In our old space, we used to hold meetings in whose ever office could hold the required number of people. Let me tell you, that was awful. Someone was always being kicked out of their office and had to migrate someplace else to work, and we could never sit down properly, which meant half the people always wanted the meeting to last as little as possible.

We now have a meeting room that fits all of us and a calendar on the door where you can book meetings. Needless to say, the writers are in there at least twice a week, and sales and marketing have a by-weekly get-together. What I can tell you right now is that our content has never been better, and I feel that facilitating conversation has a lot to do with it.

Another thing we are especially mindful about is creating a proper schedule for everyone, so we know who is free when, which helps us keep the meetings short, and to the point.

Work vs. privacy

We were all dead set against cubicles – so no one has an office to themselves, including me. However, we have three offices, actually glorified closet spaces, where you can go to work on your own, if need be. There is a similar reservation system in place, in the sense that you have to mark the room as occupied, and you can’t stay in there all day. I feel some people can perform certain tasks much better when they are alone, and allowing them to have that space has been a huge win.

Work vs. clutter

Working with creatives means having a bunch of post-its on walls, insane amounts of paper strewn about the place, and general clutter everywhere. We decided not to let that happen again. We now have one desk in the kitchen for the clutter – all offices are tidy and neat for the moment. Each office also has their own signature plant, and all of them have names too. The team needs to take good care of them, naturally. We’ve also had some of the staff suggest candles and reed diffusers, but we have not gotten that far yet. We have also debated music vs. white noise, but that has been left to each individual office to agree on. Somehow they have mostly managed to tune into the same radio station.

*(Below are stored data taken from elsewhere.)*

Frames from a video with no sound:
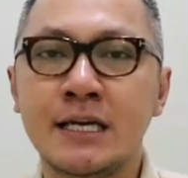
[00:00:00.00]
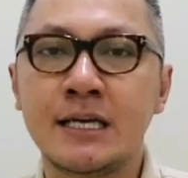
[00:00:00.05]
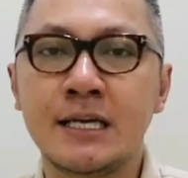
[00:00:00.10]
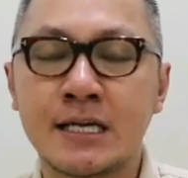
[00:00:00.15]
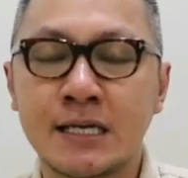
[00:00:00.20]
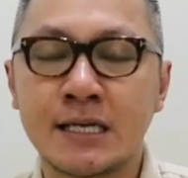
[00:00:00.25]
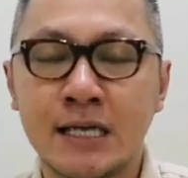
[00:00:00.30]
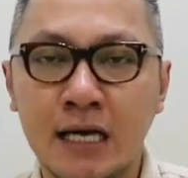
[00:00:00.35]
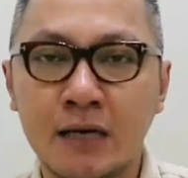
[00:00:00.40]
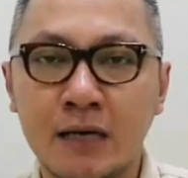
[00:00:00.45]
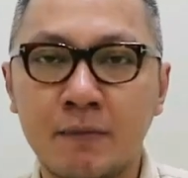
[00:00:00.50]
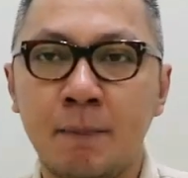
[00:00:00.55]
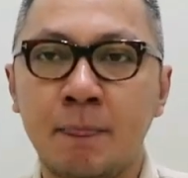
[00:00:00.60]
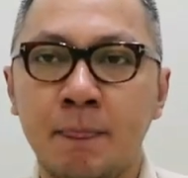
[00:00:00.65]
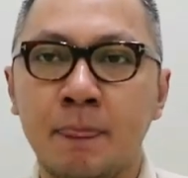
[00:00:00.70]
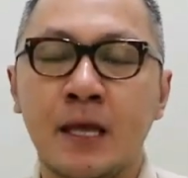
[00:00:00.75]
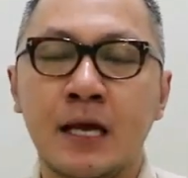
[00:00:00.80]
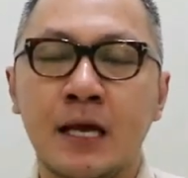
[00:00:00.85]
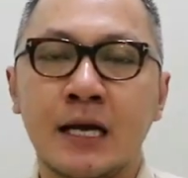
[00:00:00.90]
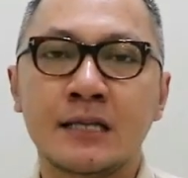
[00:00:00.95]
jadikan
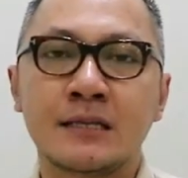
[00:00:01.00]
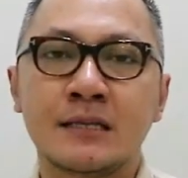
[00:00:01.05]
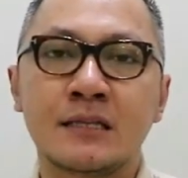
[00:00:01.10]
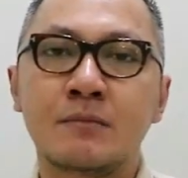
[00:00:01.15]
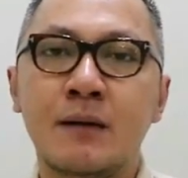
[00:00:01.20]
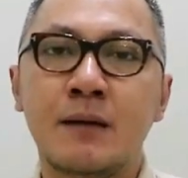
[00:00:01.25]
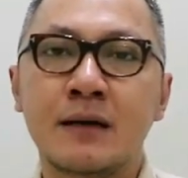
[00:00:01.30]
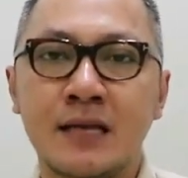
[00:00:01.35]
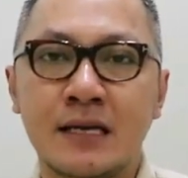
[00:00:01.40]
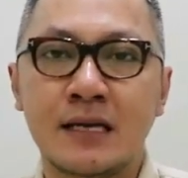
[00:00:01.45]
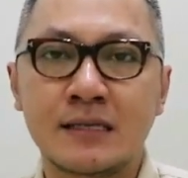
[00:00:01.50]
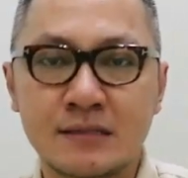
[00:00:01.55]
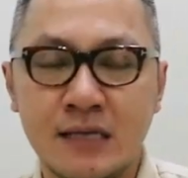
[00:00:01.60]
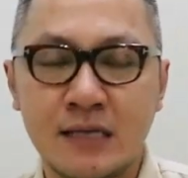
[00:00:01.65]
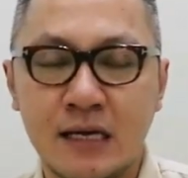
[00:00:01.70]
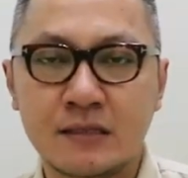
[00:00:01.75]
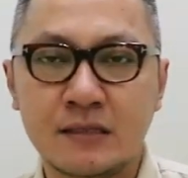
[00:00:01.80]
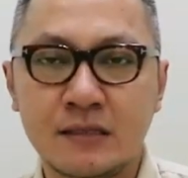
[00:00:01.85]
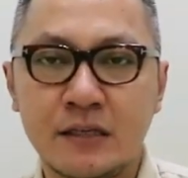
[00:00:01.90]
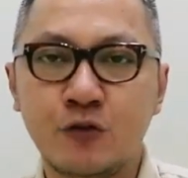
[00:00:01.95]

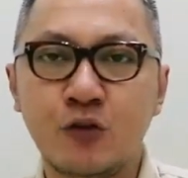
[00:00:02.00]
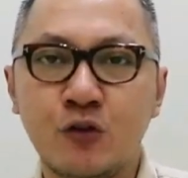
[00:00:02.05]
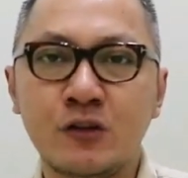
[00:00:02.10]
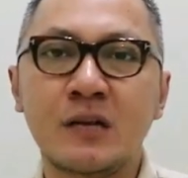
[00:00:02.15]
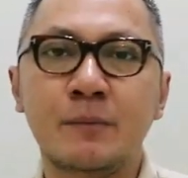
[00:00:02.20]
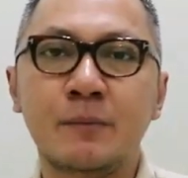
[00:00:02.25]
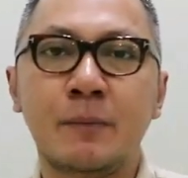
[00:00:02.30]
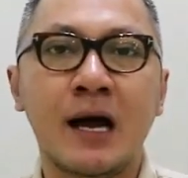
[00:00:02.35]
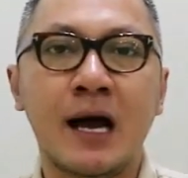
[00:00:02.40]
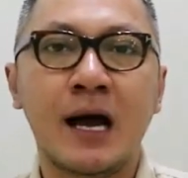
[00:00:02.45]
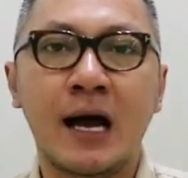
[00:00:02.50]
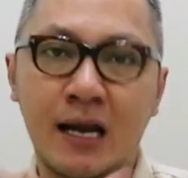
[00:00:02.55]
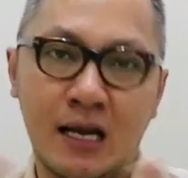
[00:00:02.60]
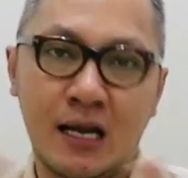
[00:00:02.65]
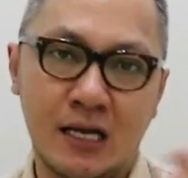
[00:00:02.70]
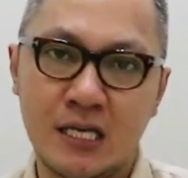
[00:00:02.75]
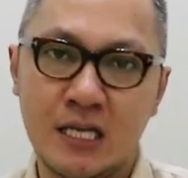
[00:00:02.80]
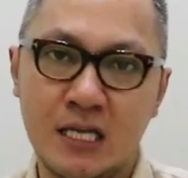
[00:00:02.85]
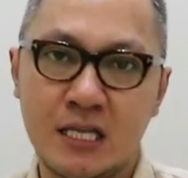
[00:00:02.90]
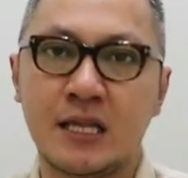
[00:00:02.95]
keterbatasan itu jadi
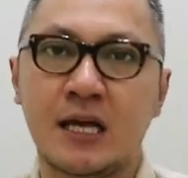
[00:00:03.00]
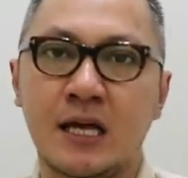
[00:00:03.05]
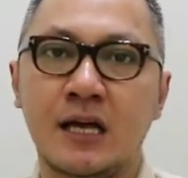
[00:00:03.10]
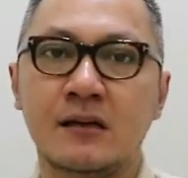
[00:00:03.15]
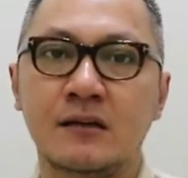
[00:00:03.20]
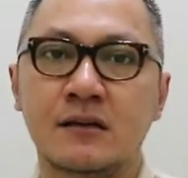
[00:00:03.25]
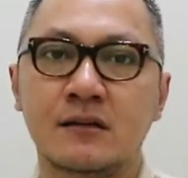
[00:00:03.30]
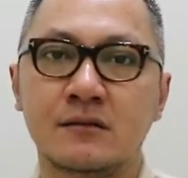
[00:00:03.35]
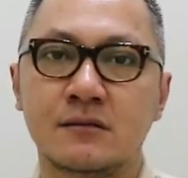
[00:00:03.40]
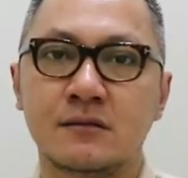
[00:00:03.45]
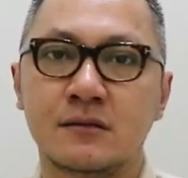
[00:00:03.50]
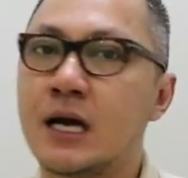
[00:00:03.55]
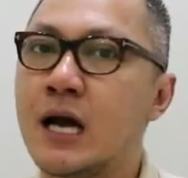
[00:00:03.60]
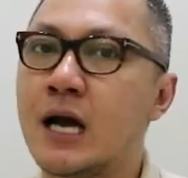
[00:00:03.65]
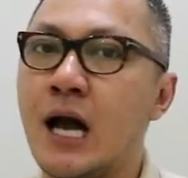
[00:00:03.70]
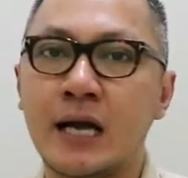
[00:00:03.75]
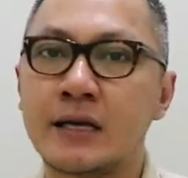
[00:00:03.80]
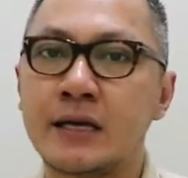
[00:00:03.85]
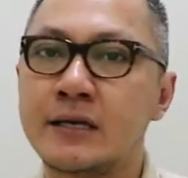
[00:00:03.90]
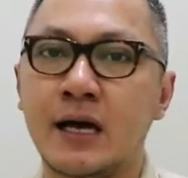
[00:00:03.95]
penghalang kita.
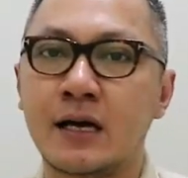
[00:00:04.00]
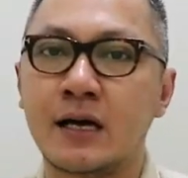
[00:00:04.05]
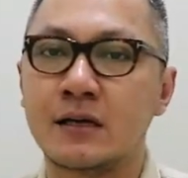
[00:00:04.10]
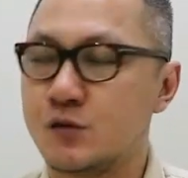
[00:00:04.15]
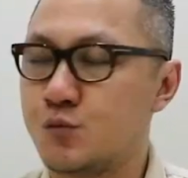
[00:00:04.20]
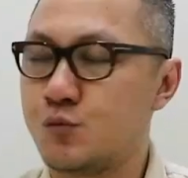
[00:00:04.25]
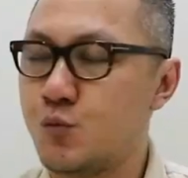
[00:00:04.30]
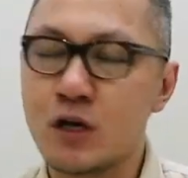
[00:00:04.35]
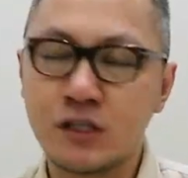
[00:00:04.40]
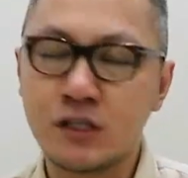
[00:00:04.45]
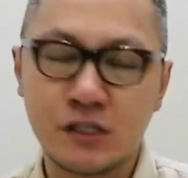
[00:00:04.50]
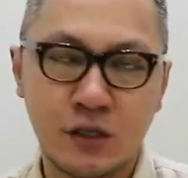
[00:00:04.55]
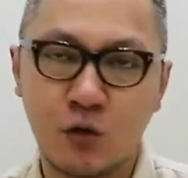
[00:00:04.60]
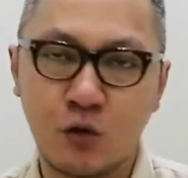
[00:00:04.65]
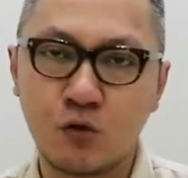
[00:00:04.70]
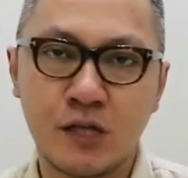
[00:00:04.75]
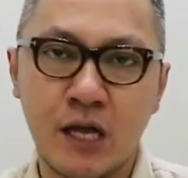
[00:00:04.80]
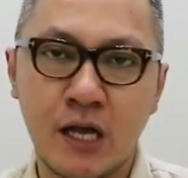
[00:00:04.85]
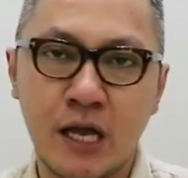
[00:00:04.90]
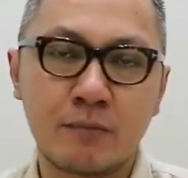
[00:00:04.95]
Nggak ada. Semua harus
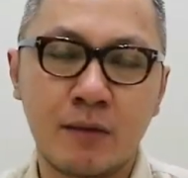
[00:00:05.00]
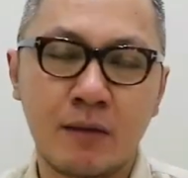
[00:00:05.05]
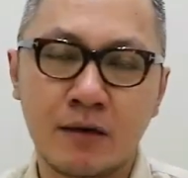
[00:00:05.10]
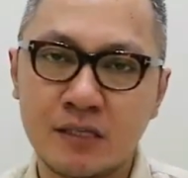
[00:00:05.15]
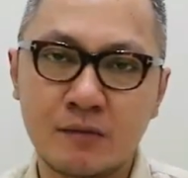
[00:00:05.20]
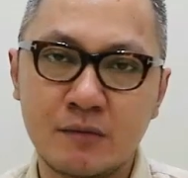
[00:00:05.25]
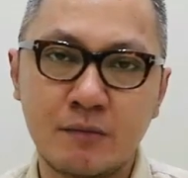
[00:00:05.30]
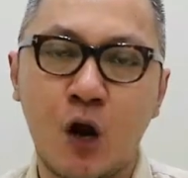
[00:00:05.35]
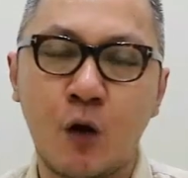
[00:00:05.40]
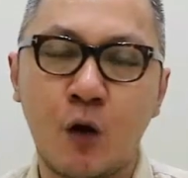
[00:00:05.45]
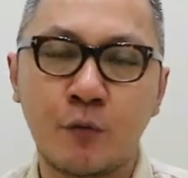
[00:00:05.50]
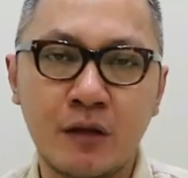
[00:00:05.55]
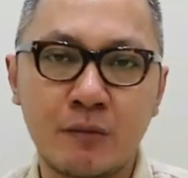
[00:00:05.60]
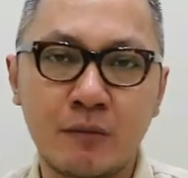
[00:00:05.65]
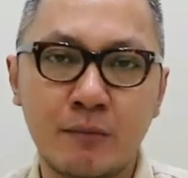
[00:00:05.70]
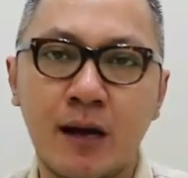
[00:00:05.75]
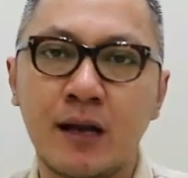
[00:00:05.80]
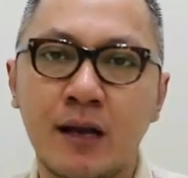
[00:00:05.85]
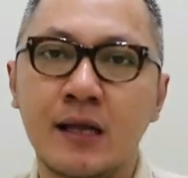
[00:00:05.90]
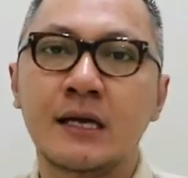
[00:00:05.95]
kita usahain maksimal
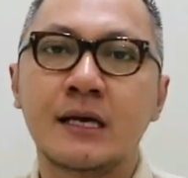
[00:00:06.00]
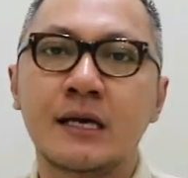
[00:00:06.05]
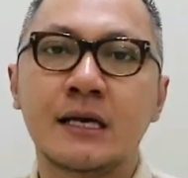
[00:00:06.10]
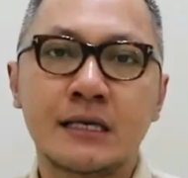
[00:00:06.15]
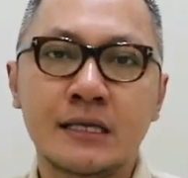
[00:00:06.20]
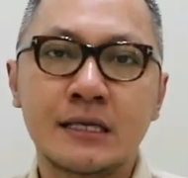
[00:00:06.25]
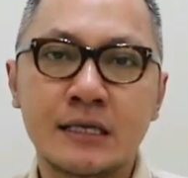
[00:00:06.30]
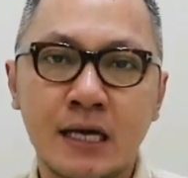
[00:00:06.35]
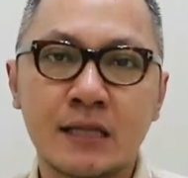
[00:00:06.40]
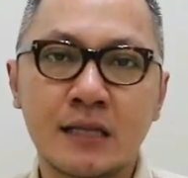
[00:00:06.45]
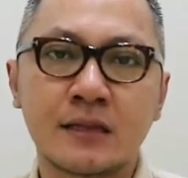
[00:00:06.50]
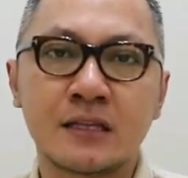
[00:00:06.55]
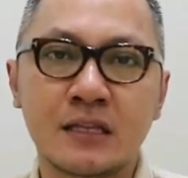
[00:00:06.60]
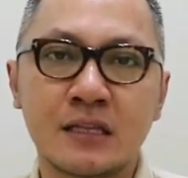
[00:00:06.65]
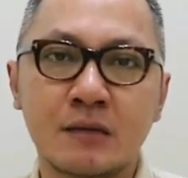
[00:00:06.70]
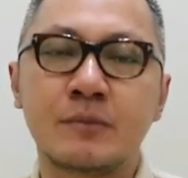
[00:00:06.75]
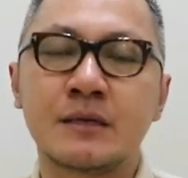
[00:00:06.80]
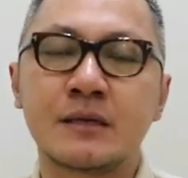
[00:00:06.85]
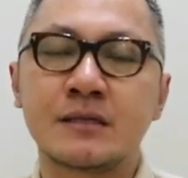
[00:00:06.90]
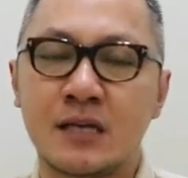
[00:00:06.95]
optimal dengan
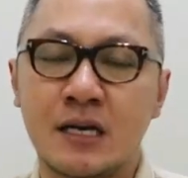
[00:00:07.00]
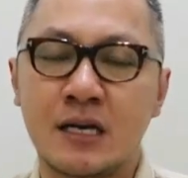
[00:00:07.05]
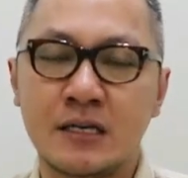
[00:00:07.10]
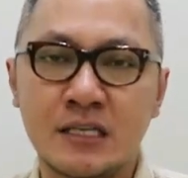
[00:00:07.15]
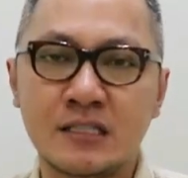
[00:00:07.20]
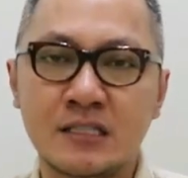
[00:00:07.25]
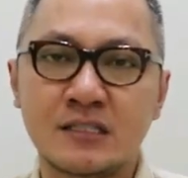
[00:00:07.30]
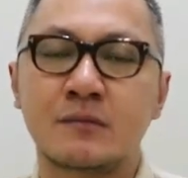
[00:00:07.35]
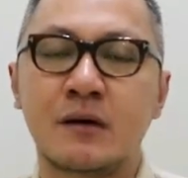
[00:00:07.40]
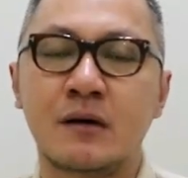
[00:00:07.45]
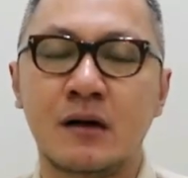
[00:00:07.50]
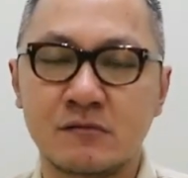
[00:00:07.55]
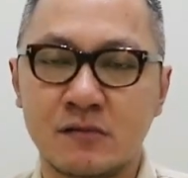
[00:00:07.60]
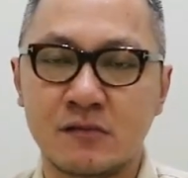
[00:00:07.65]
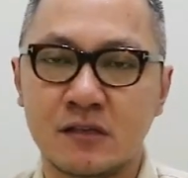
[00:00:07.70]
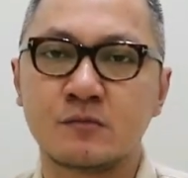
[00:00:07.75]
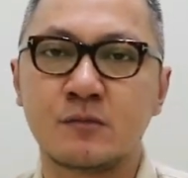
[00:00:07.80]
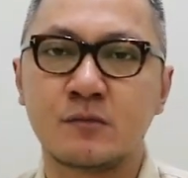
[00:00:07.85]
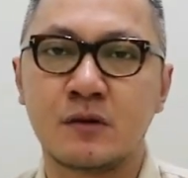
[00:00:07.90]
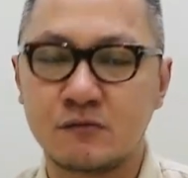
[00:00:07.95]
tetap berserah diri sama
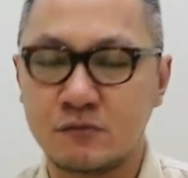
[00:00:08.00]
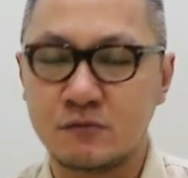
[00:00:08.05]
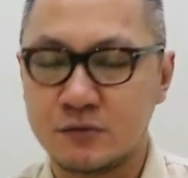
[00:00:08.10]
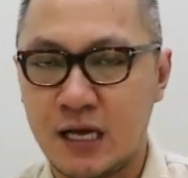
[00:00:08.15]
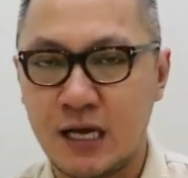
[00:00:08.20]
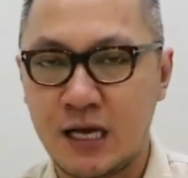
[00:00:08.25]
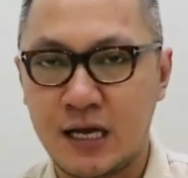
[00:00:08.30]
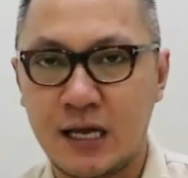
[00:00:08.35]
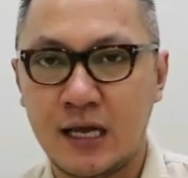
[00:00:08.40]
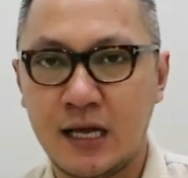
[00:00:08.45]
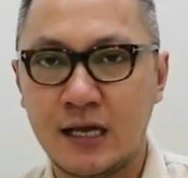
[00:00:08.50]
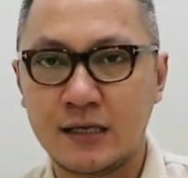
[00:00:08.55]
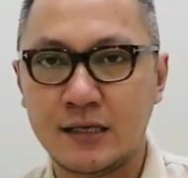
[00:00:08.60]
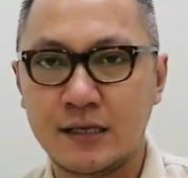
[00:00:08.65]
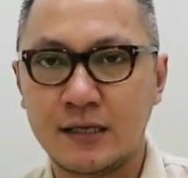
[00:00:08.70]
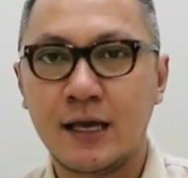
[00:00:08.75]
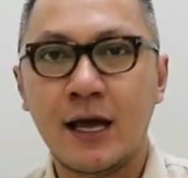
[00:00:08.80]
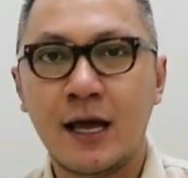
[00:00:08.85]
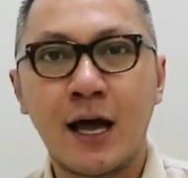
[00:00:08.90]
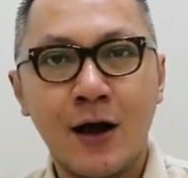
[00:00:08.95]
Allah Subhanahu wa taala.
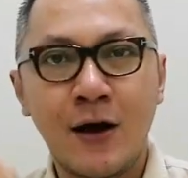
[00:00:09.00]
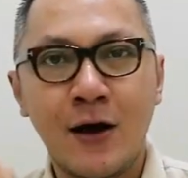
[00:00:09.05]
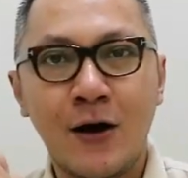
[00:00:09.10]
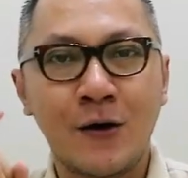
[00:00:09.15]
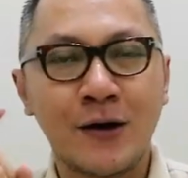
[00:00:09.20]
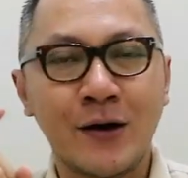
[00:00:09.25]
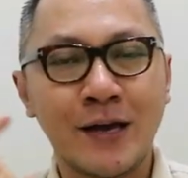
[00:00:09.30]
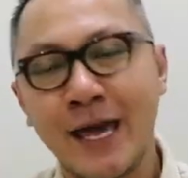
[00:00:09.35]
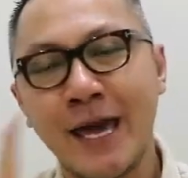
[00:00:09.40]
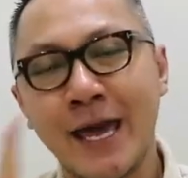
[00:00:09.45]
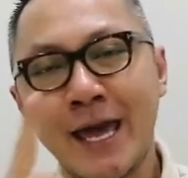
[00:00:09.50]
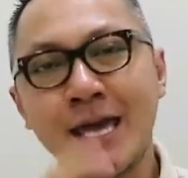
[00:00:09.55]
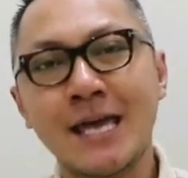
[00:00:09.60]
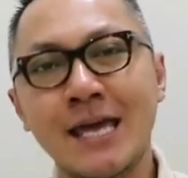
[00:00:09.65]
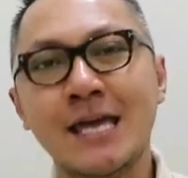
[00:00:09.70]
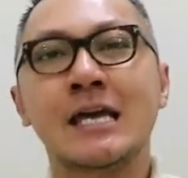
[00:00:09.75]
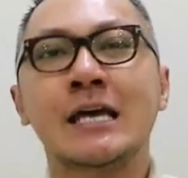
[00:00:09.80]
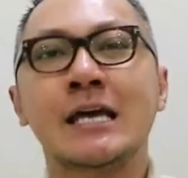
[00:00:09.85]
Oke. Okay?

Individuals vs. the company

Our main goal was to reflect who we are as a group, and who our individual employees are. That meant a lot of discussions about colors, motifs and decoration, but we feel we have done a great job. Above each desk, we have a frame housing something special to the person who rules that space. Mostly we have quotes and inspirational sayings, as well as guitar riffs and cats in a bucket.

While I am by no means opposed to individualities penetrating office space, I feel that too much of a personal touch can be distracting, which is why we agreed on the minimalistic. So far, it has worked out great.

Company culture

The main thing we wanted to change was the way we ate our meals. Some used to eat them at their desk, others in our former kitchen, standing by the sink, but we now have a group meal once a week, where we all get to sit down, and even if we do end up talking about the project at hand, it still helps take our minds off work for an hour.

We are also debating having someone actually cook these meals, which would also be immense fun considering some of the guys probably can’t boil a kettle, but that is yet to be determined.


My key takeaway from the entire moving process is that the space you work in can have an insane impact on the way you work, and that you can’t just decorate the office based on what you read online boosts productivity. Your team should be the one who decides on the décor, the wall colors, everything. After all, they will be the ones who spend a third of their day there, and they need to feel comfortable. If you impose something on them, it will most likely backfire.

Sit down with your team, have a conversation about sprucing up the office in a way that will make them feel better about their job, and take it from there. Simple things like plants and cups can do wonders, more than you would imagine.